Exercise directions — From the line that holds "(107.10 s to 107.27 s)" to the last line below, retype everything exactly and nothing else; omit pictures.

Data section —
● ● ● ● ●
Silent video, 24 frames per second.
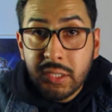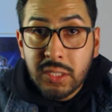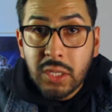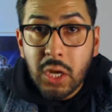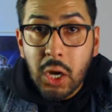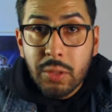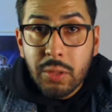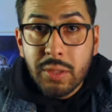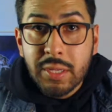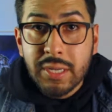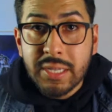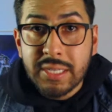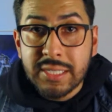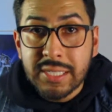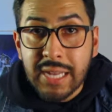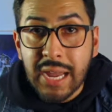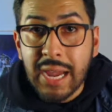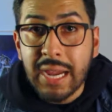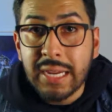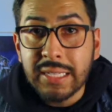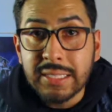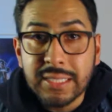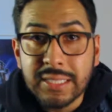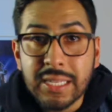are the
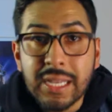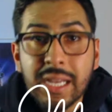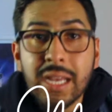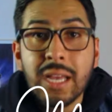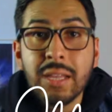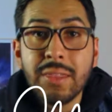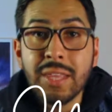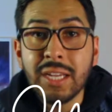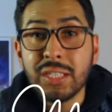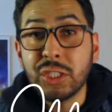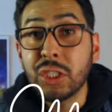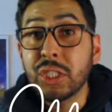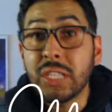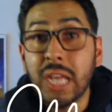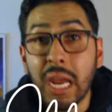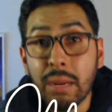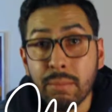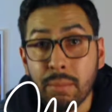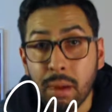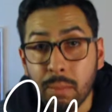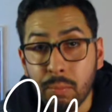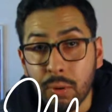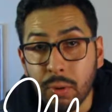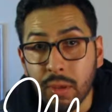designs that she came
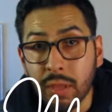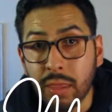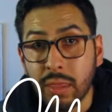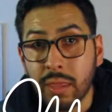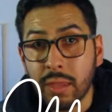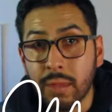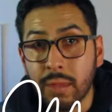up with.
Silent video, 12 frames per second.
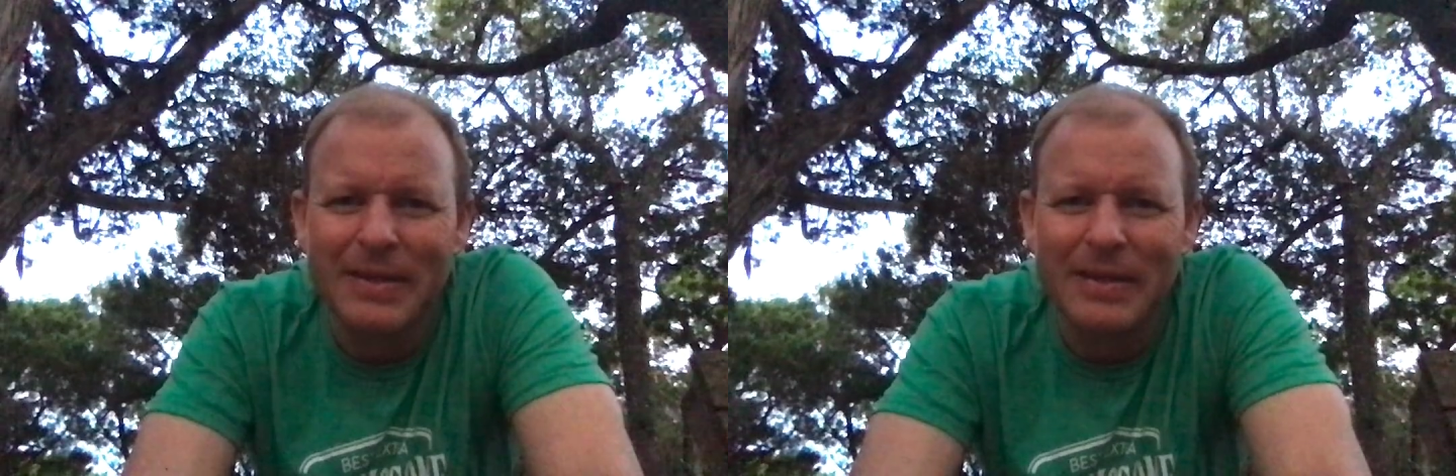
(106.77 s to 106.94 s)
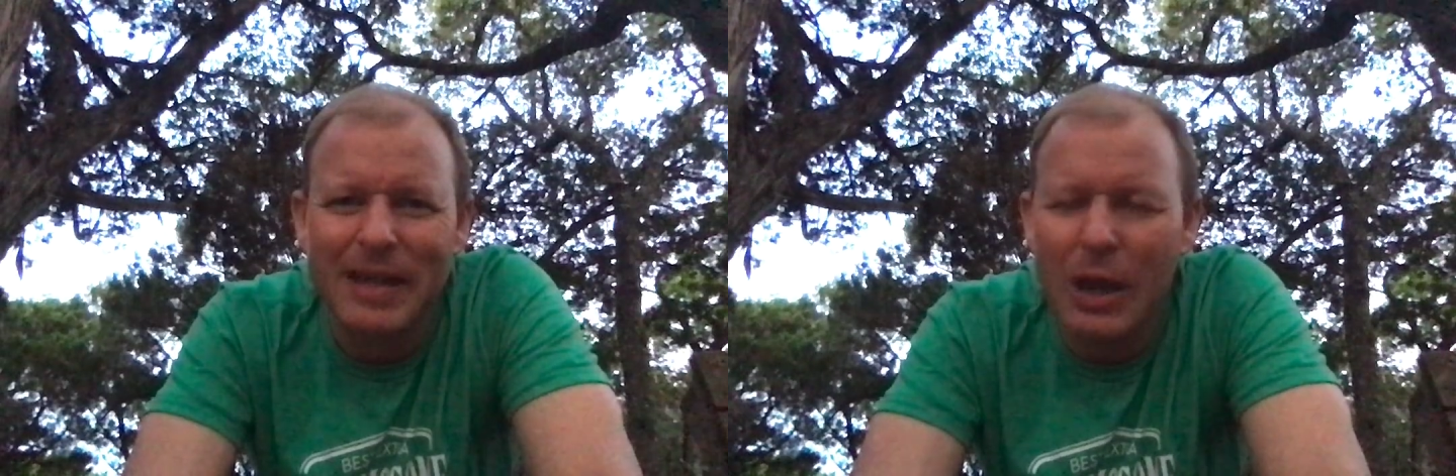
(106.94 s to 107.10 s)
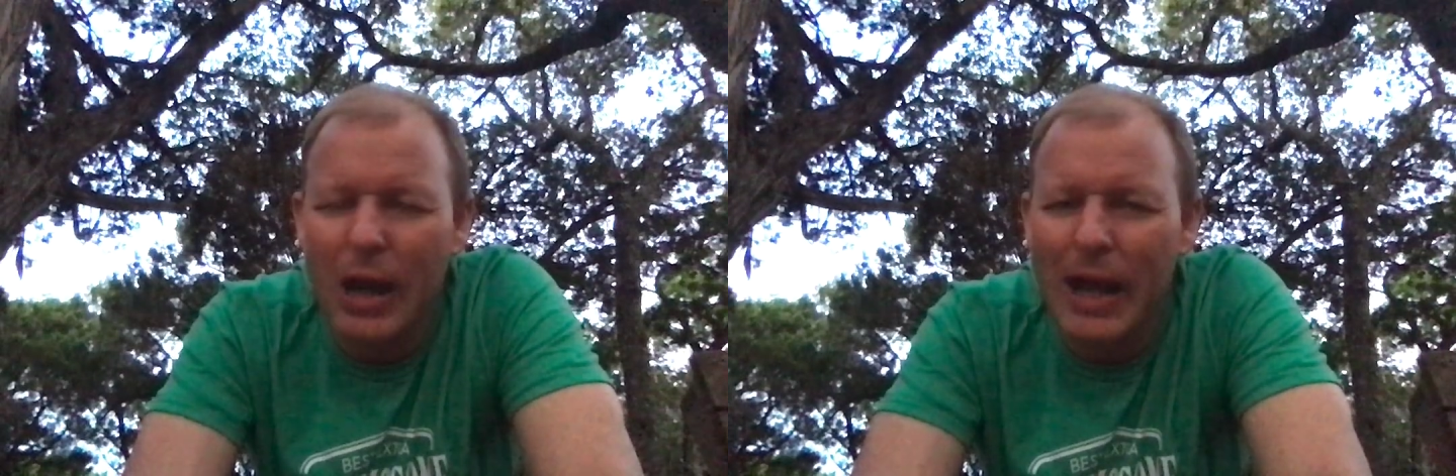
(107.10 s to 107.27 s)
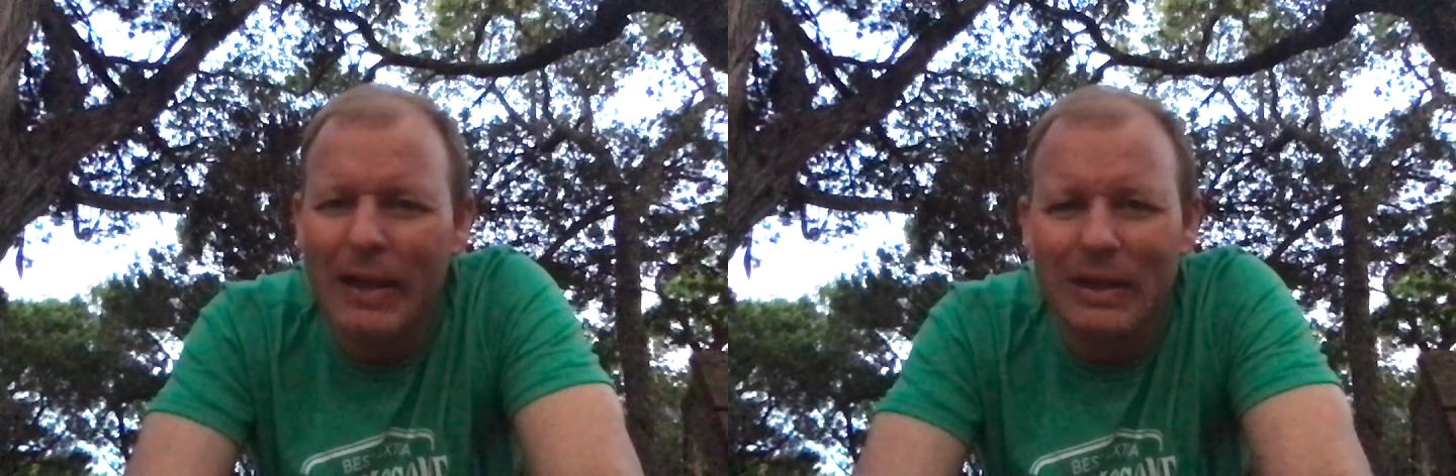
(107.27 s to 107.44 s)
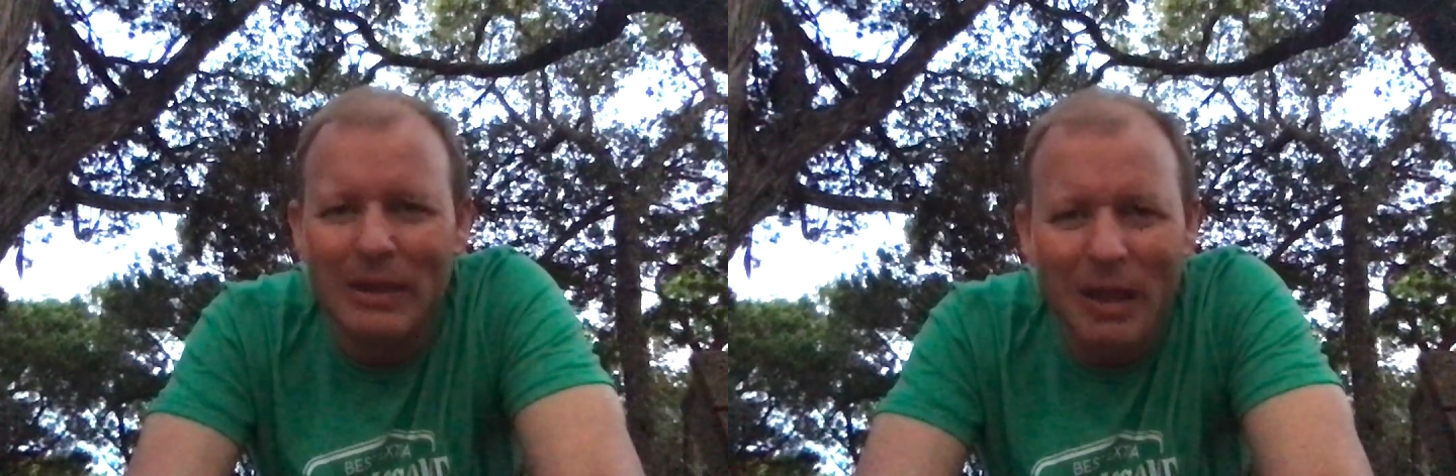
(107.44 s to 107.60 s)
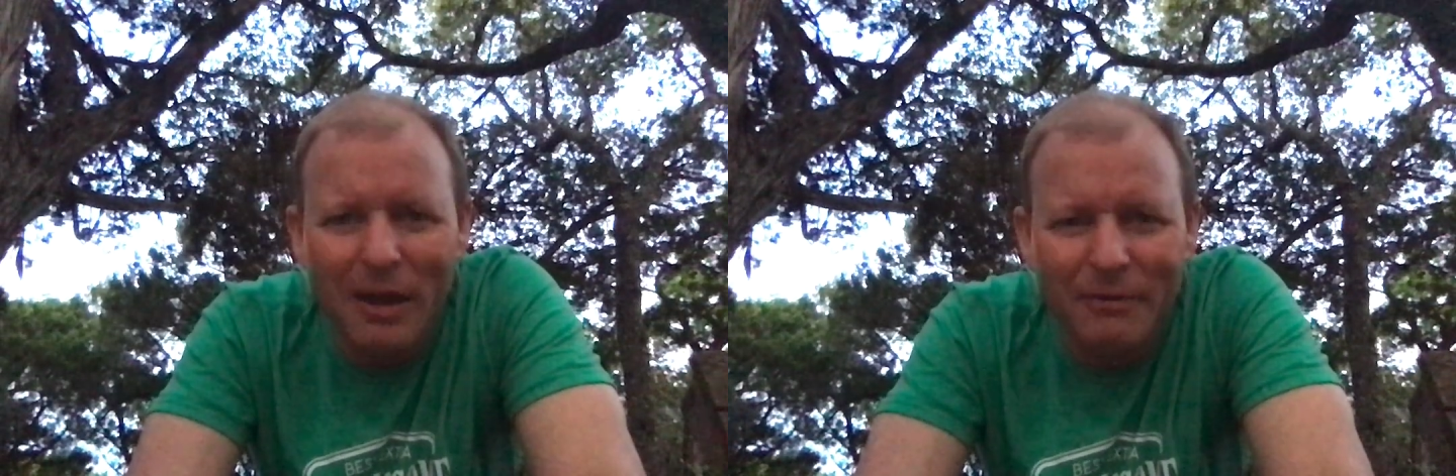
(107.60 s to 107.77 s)
Now, I
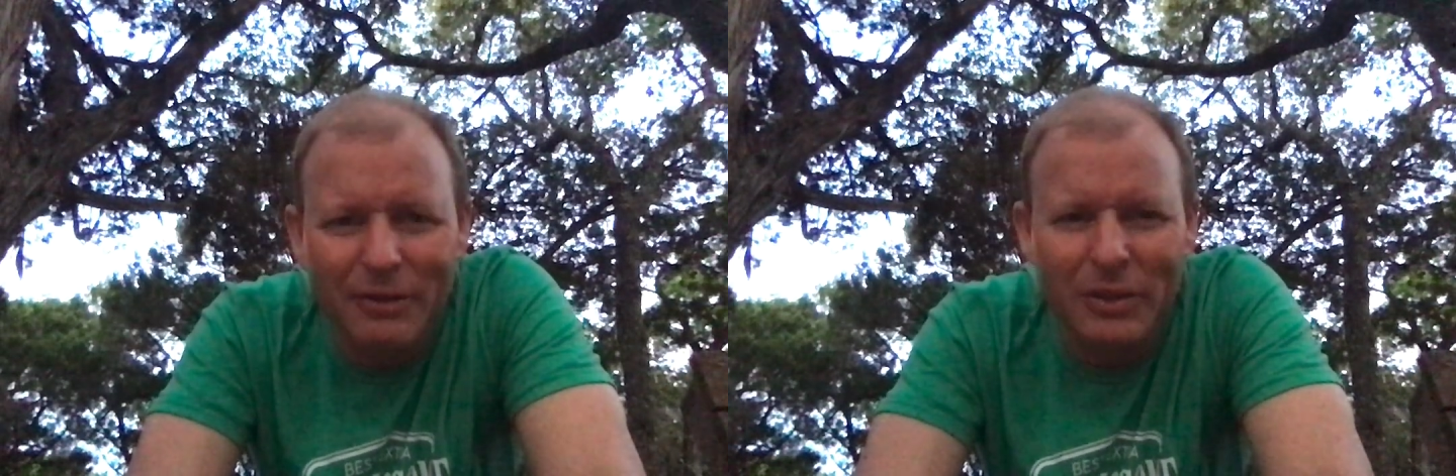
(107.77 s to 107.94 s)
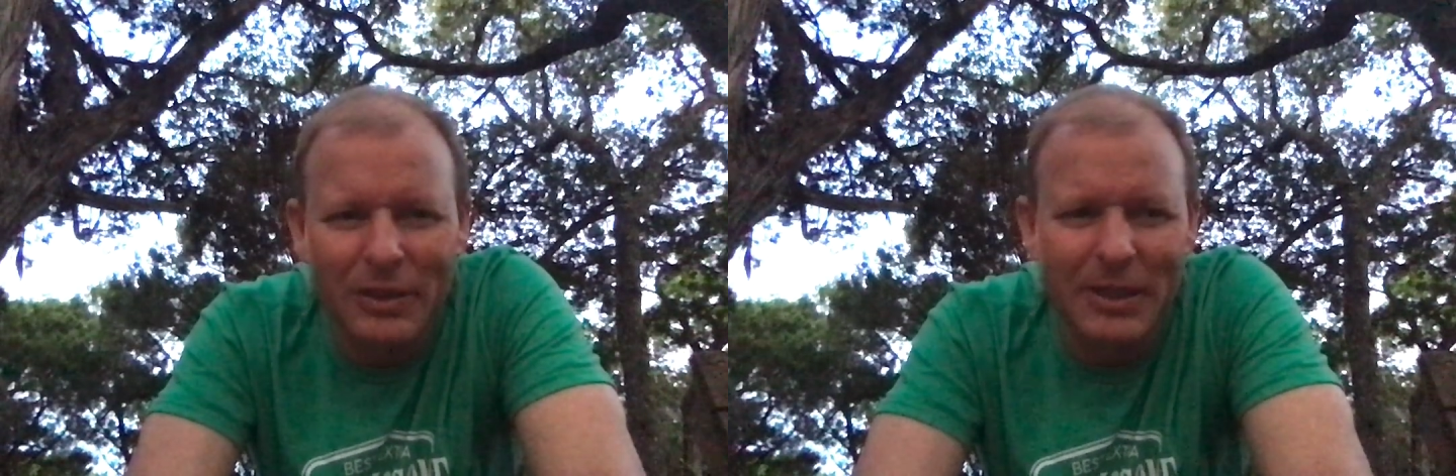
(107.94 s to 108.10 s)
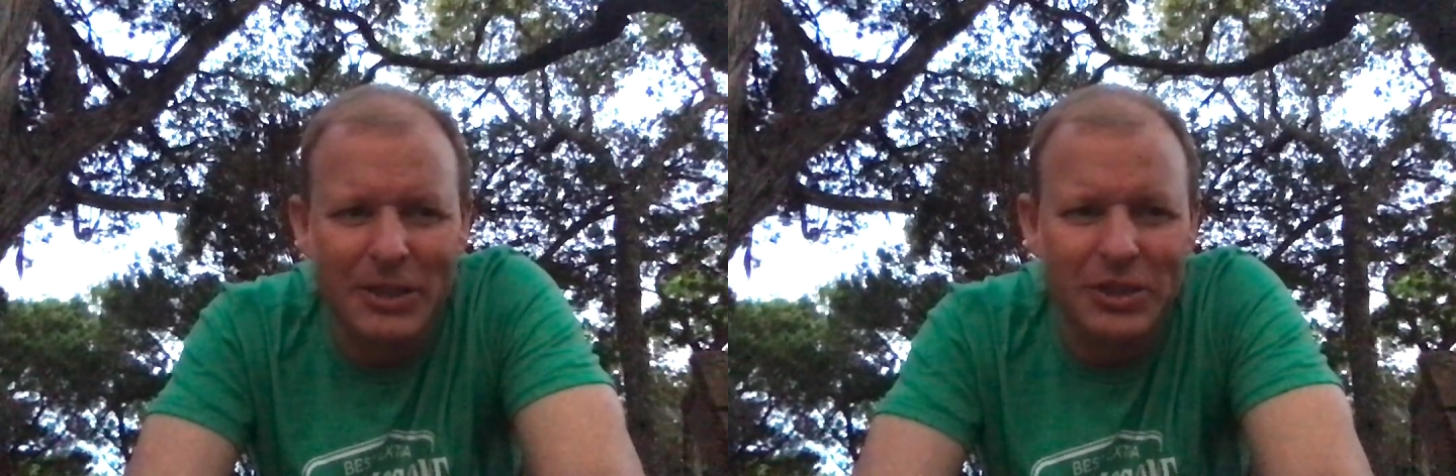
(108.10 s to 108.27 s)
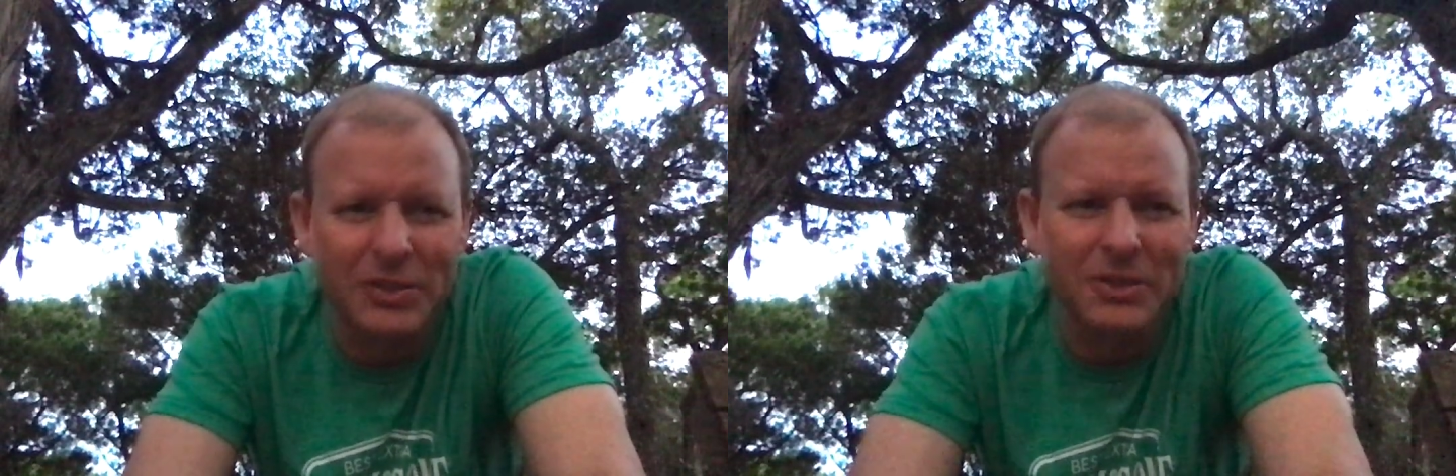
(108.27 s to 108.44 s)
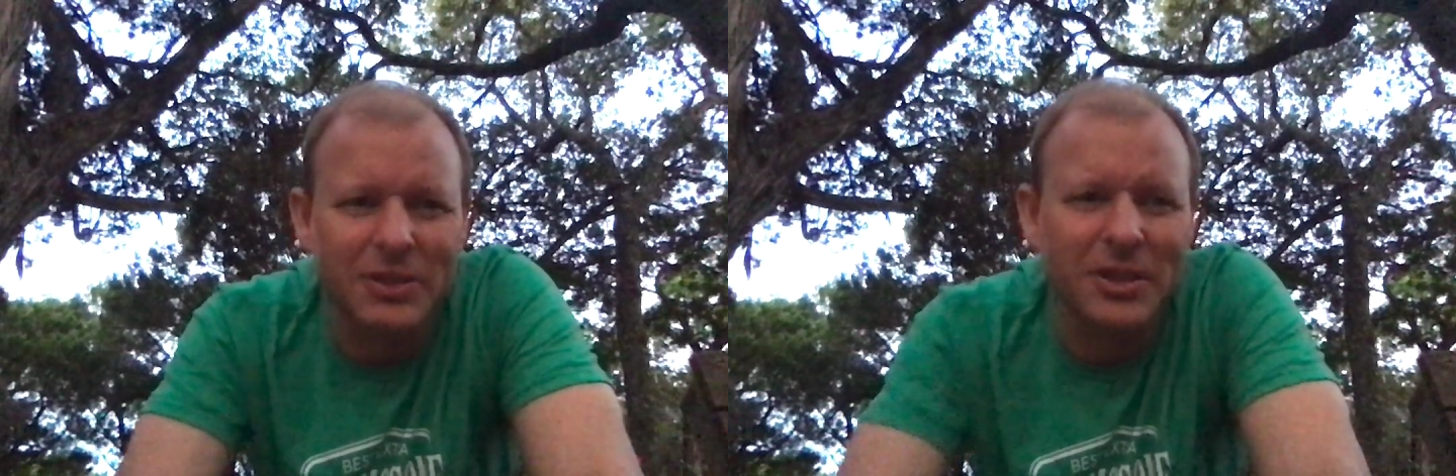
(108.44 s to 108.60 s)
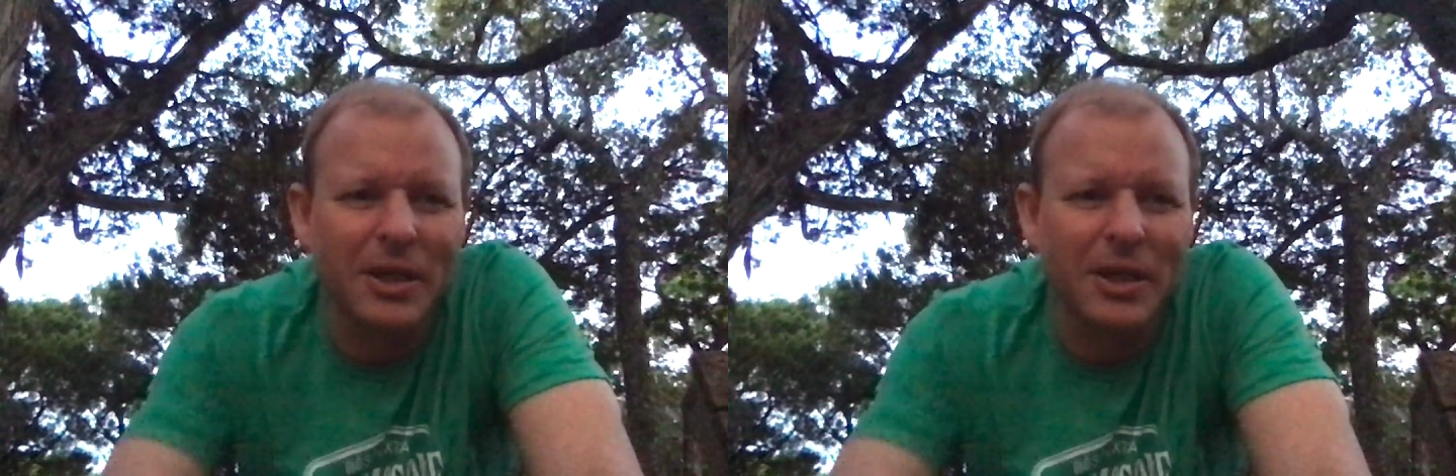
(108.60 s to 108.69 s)
love Galatians.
● ● ● ● ●
Exercise solution —
(107.10 s to 107.27 s)
(107.27 s to 107.44 s)
(107.44 s to 107.60 s)
(107.60 s to 107.77 s)
Now, I
(107.77 s to 107.94 s)
(107.94 s to 108.10 s)
(108.10 s to 108.27 s)
(108.27 s to 108.44 s)
(108.44 s to 108.60 s)
(108.60 s to 108.69 s)
love Galatians.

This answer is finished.